Japanische Regierung unter Druck: Wiederaufbauminister tritt zurück
Erneut muss ein Minister der Kan-Regierung seinen Hut nehmen – nach nur einer Woche Amtszeit. Auch die Rufe nach einen Rücktritt von Regierungschef Kan werden lauter.
BERLIN taz | Erfolgreiches Krisenmanagement sieht anders aus. Schon am achten Tag nach seinem Amtsantritt als Japans erster Wiederaufbauminister ist Ryu Matsumoto am Dienstag zurückgetreten. Der 60-jährige frühere Minister für Umwelt- und Katastrophenschutz beugte sich damit der öffentlichen Empörung. Die hatten seine arroganten Auftritte am Wochenende in zwei von Erdbeben, Tsunami und Atom-GAU betroffenen Präfekturen ausgelöst.
In Miyagi hatte sich Matsumoto Medienberichten zufolge geweigert, dem Gouverneur die Hand zu geben, weil dieser sich verspätet hatte.

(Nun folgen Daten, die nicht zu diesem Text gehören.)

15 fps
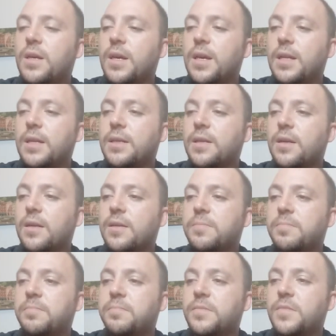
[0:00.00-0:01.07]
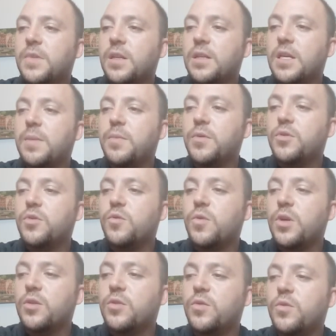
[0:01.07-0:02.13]
and I'll keep on do
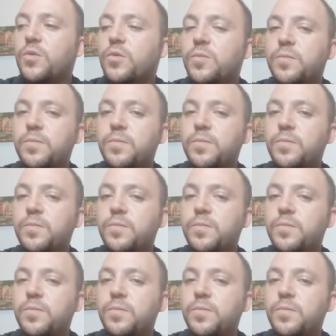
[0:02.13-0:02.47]
what I do,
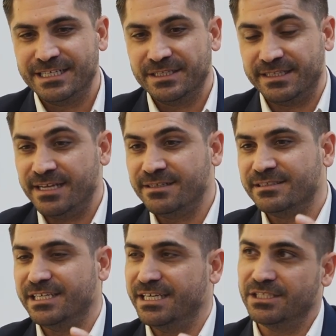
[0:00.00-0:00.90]
Then
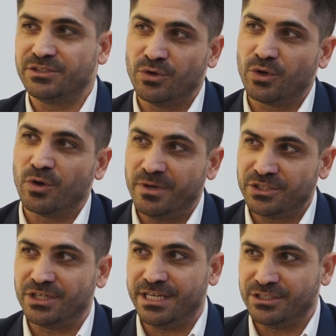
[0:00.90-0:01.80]
in internal
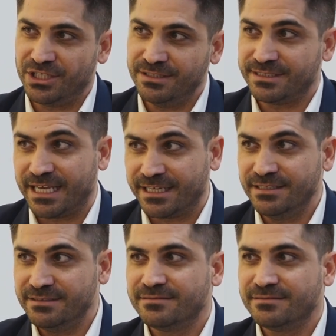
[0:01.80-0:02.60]
combustion engine, second.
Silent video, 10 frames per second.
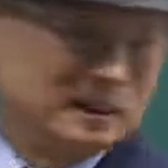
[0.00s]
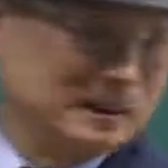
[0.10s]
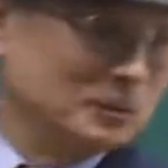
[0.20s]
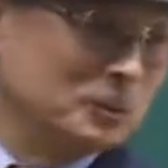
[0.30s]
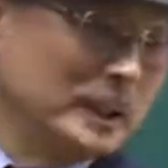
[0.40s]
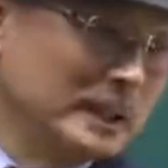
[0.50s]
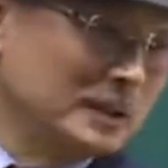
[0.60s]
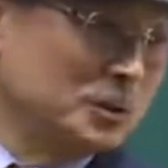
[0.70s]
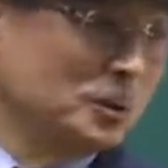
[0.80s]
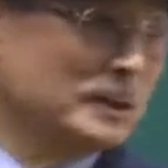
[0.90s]
think our
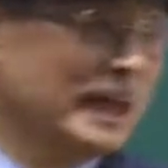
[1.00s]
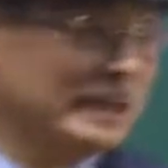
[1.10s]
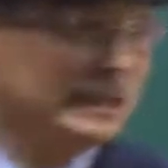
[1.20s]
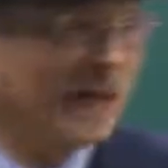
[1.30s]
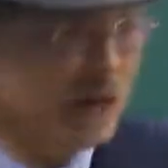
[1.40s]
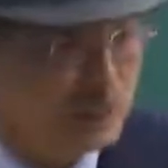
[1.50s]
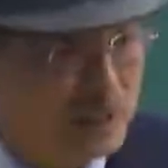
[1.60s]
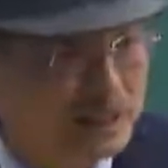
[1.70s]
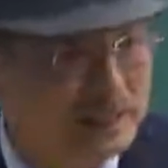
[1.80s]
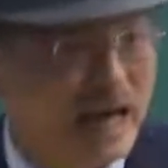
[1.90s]
early contractors
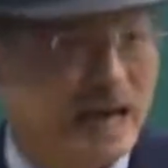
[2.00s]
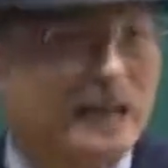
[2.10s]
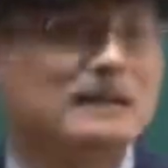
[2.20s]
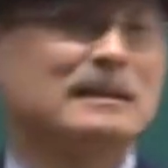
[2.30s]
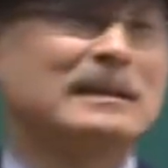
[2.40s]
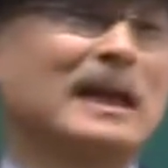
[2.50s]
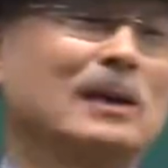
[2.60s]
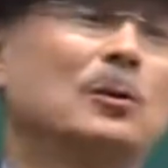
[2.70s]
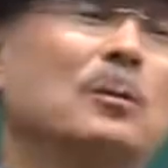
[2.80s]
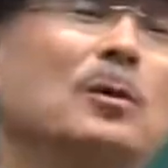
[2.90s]
believed that I cared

Journalisten, die seine damit einhergehenden abfälligen Bemerkungen registrierten, bedrohte er, sollten sie über seine als nichtöffentlich gemeinten Äußerungen berichten. Zugleich räumte der aus dem Süden stammende Politiker ein, mit der Geografie der nördlichen Katastrophenregion gar nicht vertraut zu sein. Dem Gouverneur von Iwate sagte er, geholfen werde nur den Kommunen, die gute Vorschläge machten. Andere dürften sich keine Hilfe ausrechnen.
Matsumotos Äußerungen kursierten kurz darauf in Videoportalen wie YouTube und lösten Empörung aus. Mit Matsumotos Ernennung hatte der unter starkem innenpolitischen wie innerparteilichen Druck stehende Ministerpräsident Naoto Kan versucht, Handlungsfähigkeit zu beweisen und seine eigenen Umfragewerte zu verbessern.

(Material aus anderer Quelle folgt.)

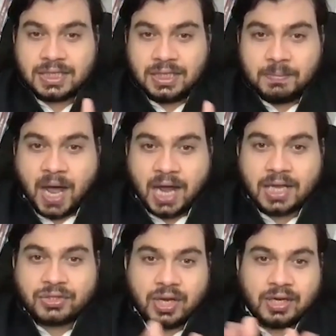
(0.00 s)
in
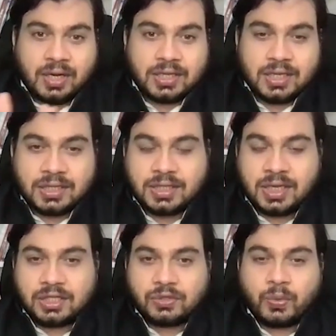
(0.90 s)
Maharashtra and other
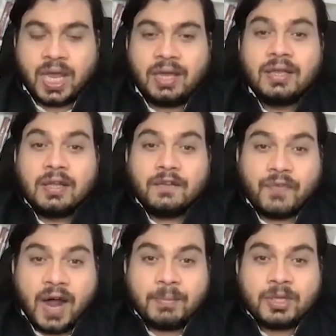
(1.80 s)
states where
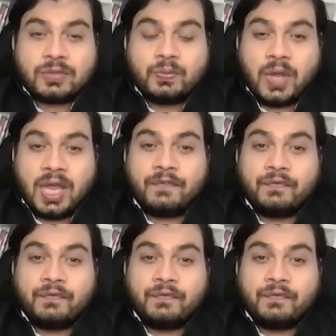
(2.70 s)
farmers were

Kan hatte im Juni ein Misstrauensvotum nur überstanden, weil er seinen eigenen baldigen Rücktritt in Aussicht stellte. Dessen Termin blieb aber offen. Matsumoto ist schon der vierte Minister, den der erst seit einem Jahr amtierende Kan verliert.

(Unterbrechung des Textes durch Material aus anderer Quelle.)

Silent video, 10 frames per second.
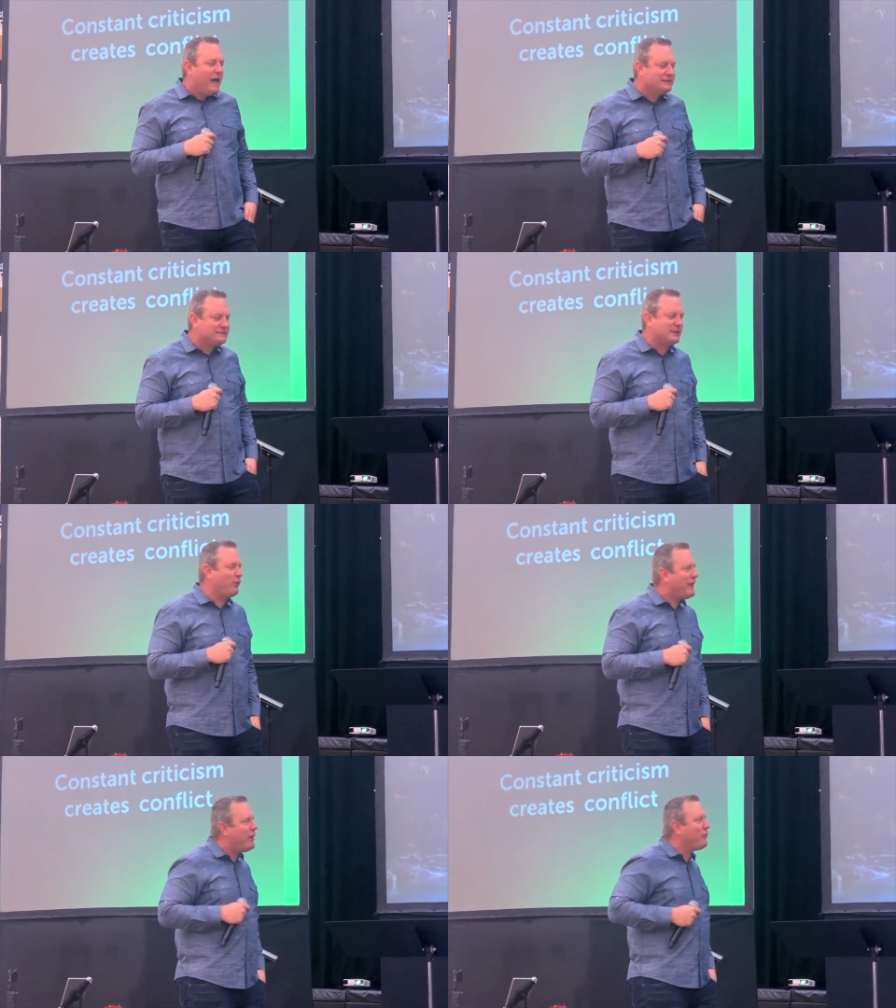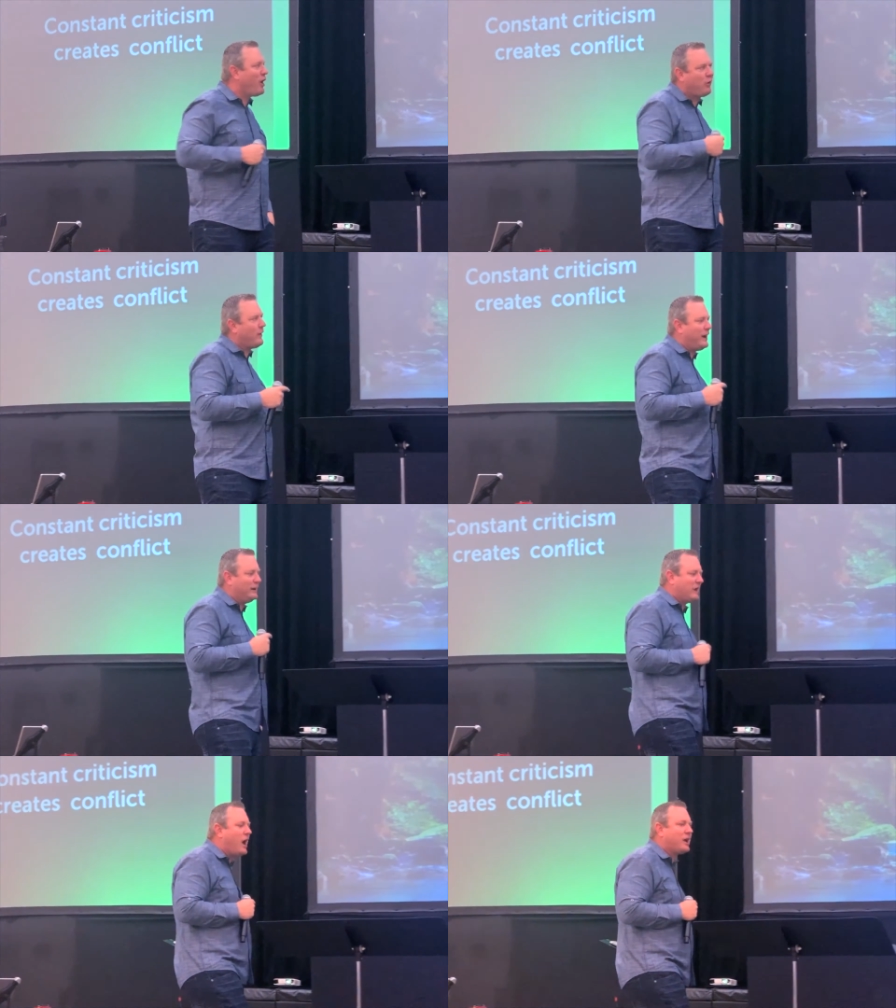And so they were
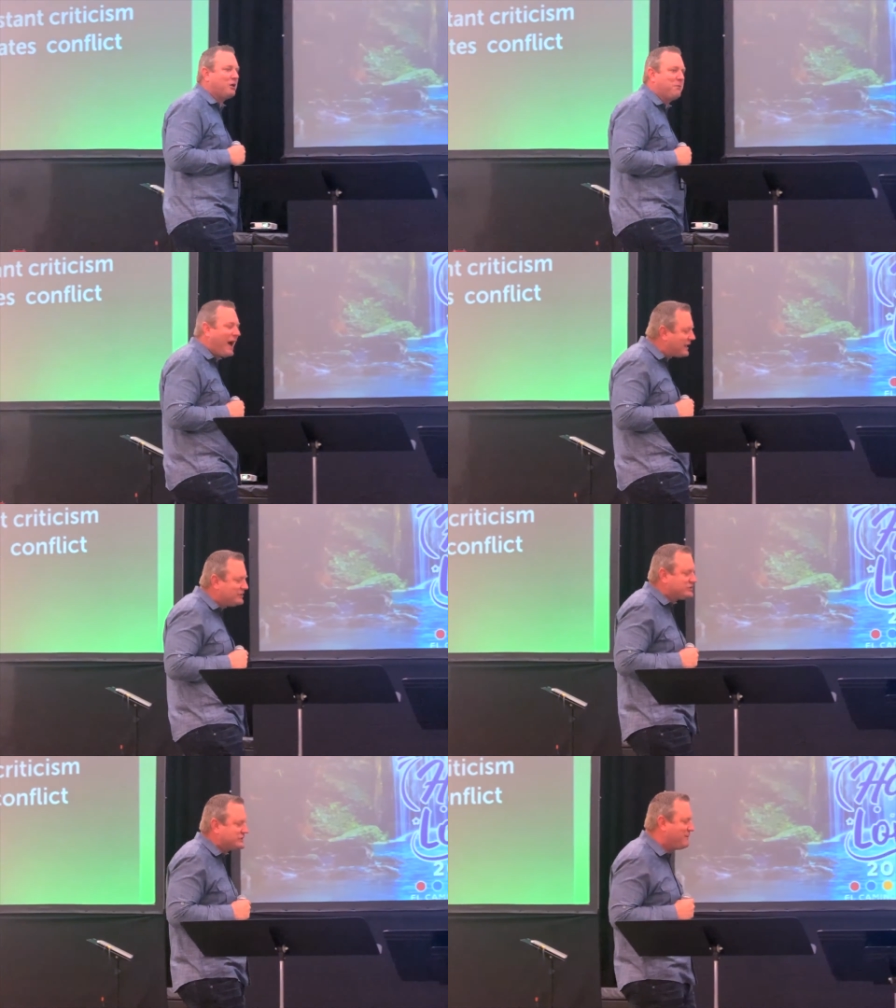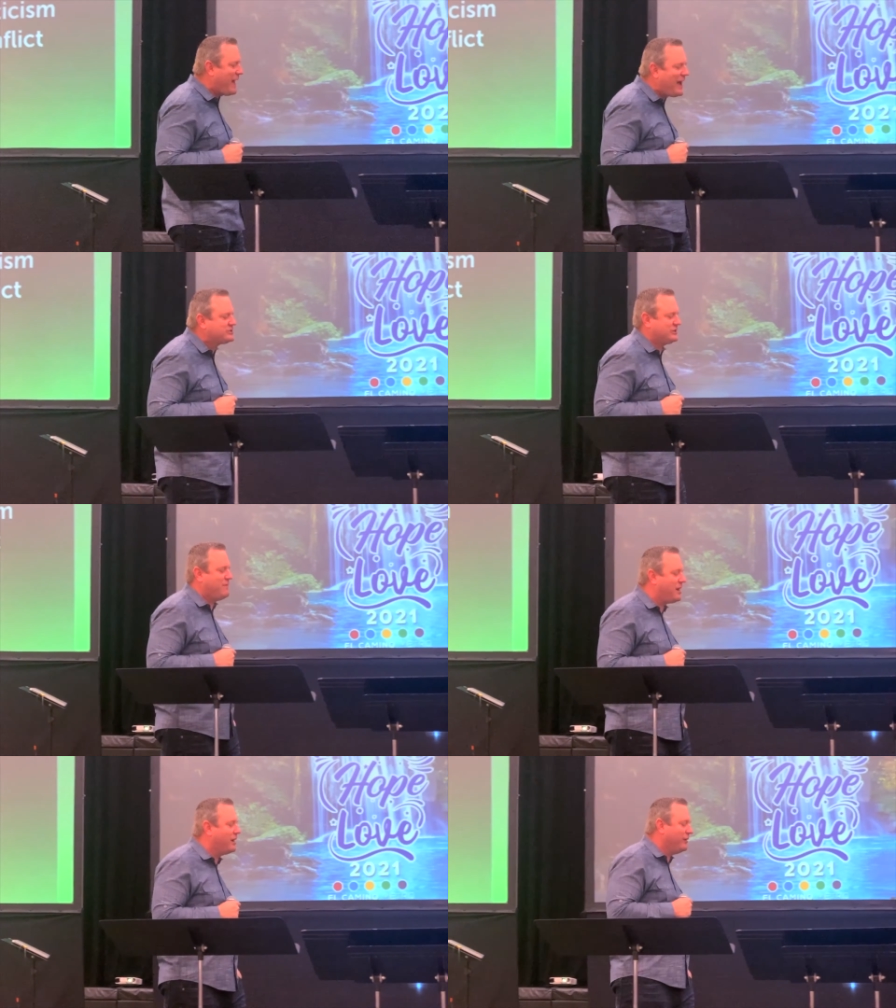already talking about, I could just imagine
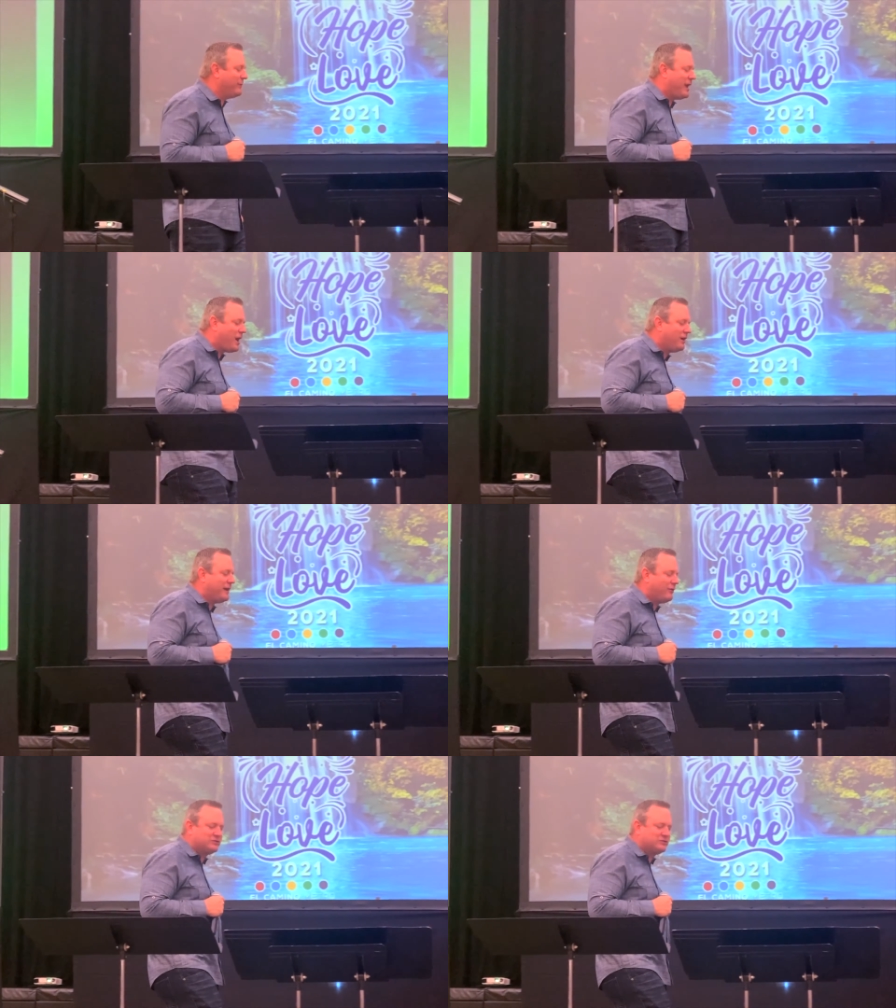Miriam and Aaron, they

Nachtragshaushalt verabschiedet
Matsumotos Rücktritt überschattete auch die von Kan vorgesehene gute Nachricht des Tages, nämlich die Verabschiedung des zweiten Nachtragshaushalts für den Wiederaufbau. Nachdem bereits im Mai das Parlament für einen Notetat von umgerechnet 34 Milliarden Euro gestimmt hatte, sind jetzt weitere 17 Milliarden Euro vorgesehen. Das Parlament muss aber noch zustimmen.
Als Nachfolger Matsumotos wurde noch am Dienstag der bisherige stellvertretende Kabinettsminister Tatsuo Hirano ernannt. Der frühere Landwirtschaftsbeamte stammt im Unterschied zu Matsumoto immerhin aus der besonders betroffenen Katastrophenpräfektur Iwate.